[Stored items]

==*==

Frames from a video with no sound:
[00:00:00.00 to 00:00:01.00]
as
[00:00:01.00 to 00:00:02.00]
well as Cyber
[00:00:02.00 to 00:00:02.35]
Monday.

==*==

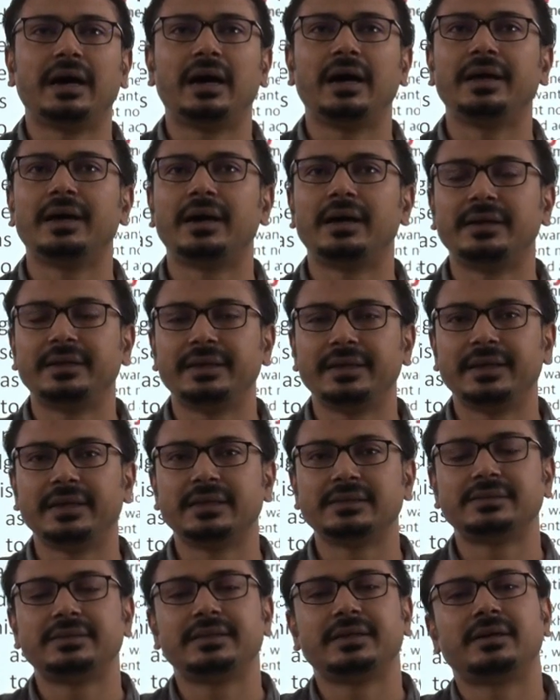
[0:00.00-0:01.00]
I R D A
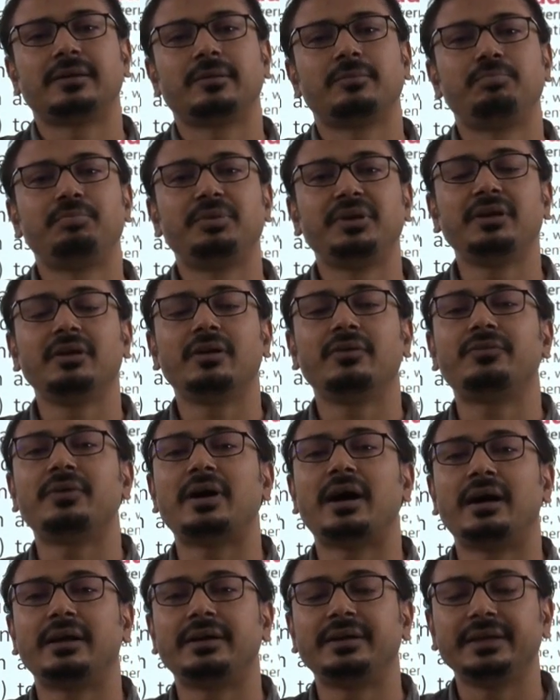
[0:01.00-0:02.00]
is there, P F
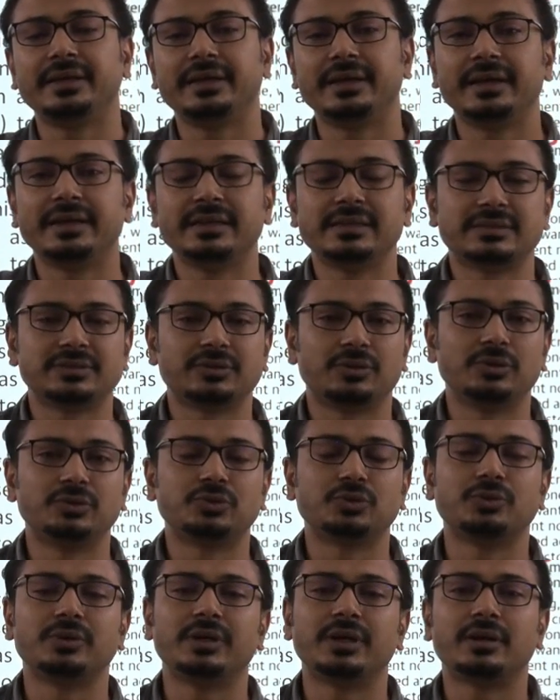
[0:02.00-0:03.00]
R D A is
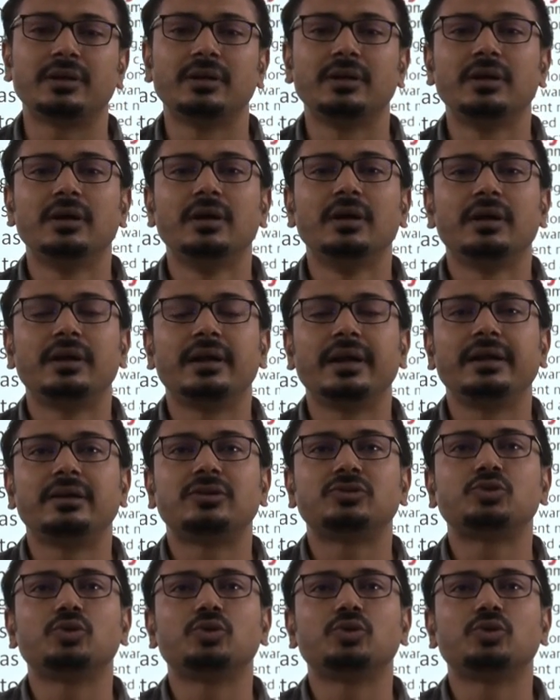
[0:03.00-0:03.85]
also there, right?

==*==

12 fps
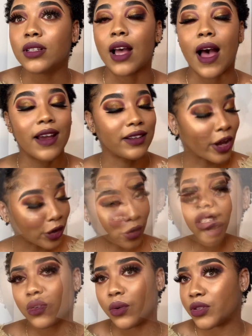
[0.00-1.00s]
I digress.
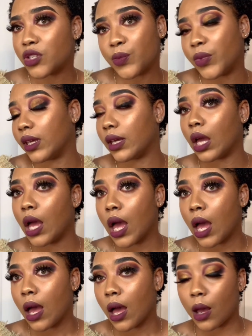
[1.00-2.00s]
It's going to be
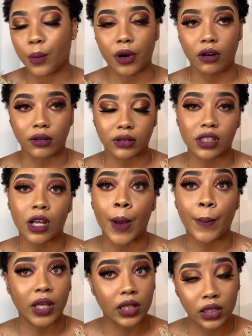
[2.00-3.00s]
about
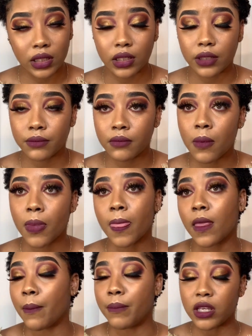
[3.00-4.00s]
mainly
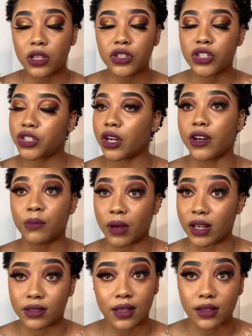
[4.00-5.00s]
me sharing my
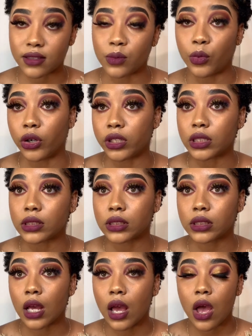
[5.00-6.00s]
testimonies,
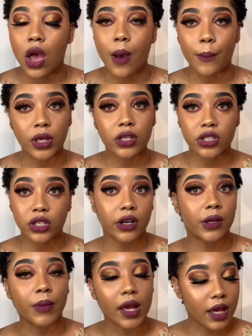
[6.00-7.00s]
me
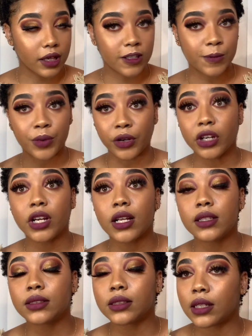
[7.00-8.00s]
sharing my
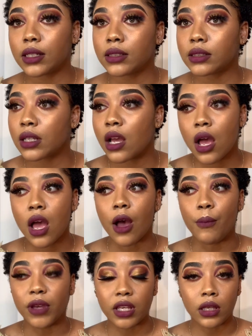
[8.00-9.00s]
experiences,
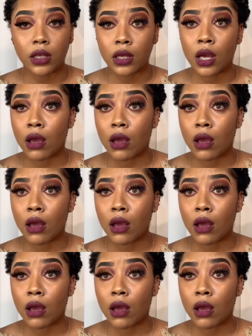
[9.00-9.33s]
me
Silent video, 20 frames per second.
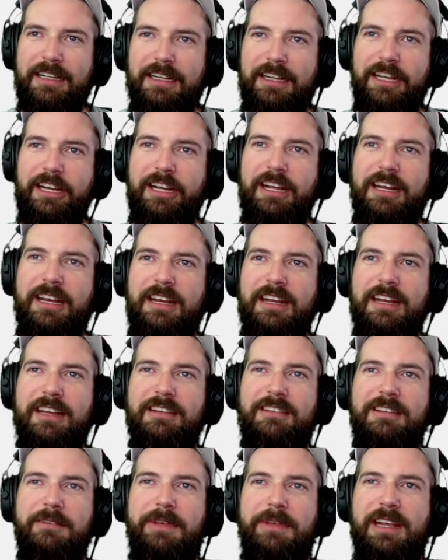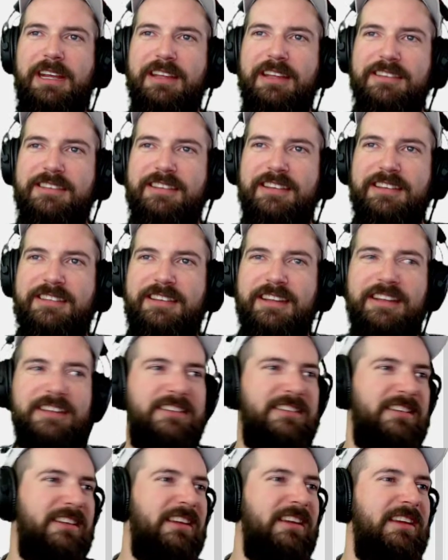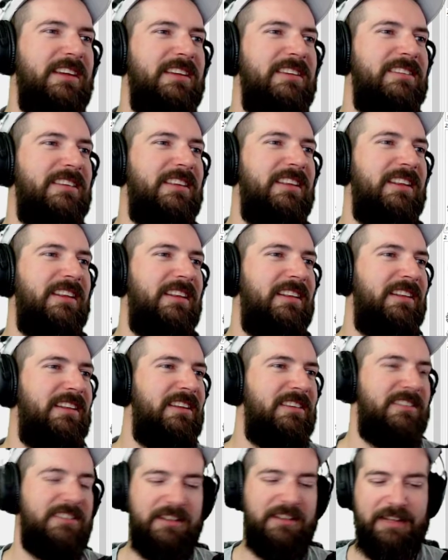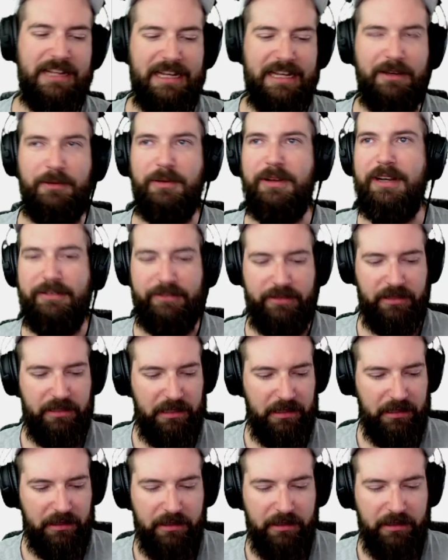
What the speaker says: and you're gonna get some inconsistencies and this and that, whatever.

==*==

**About this task**.
Look above and copy only the lines from the one holding "Silent video, 20 frames per second." to the one holding "What the speaker", both included, exactly, minus the pictures.

**Final answer**.
Silent video, 20 frames per second.
What the speaker says: and you're gonna get some inconsistencies and this and that, whatever.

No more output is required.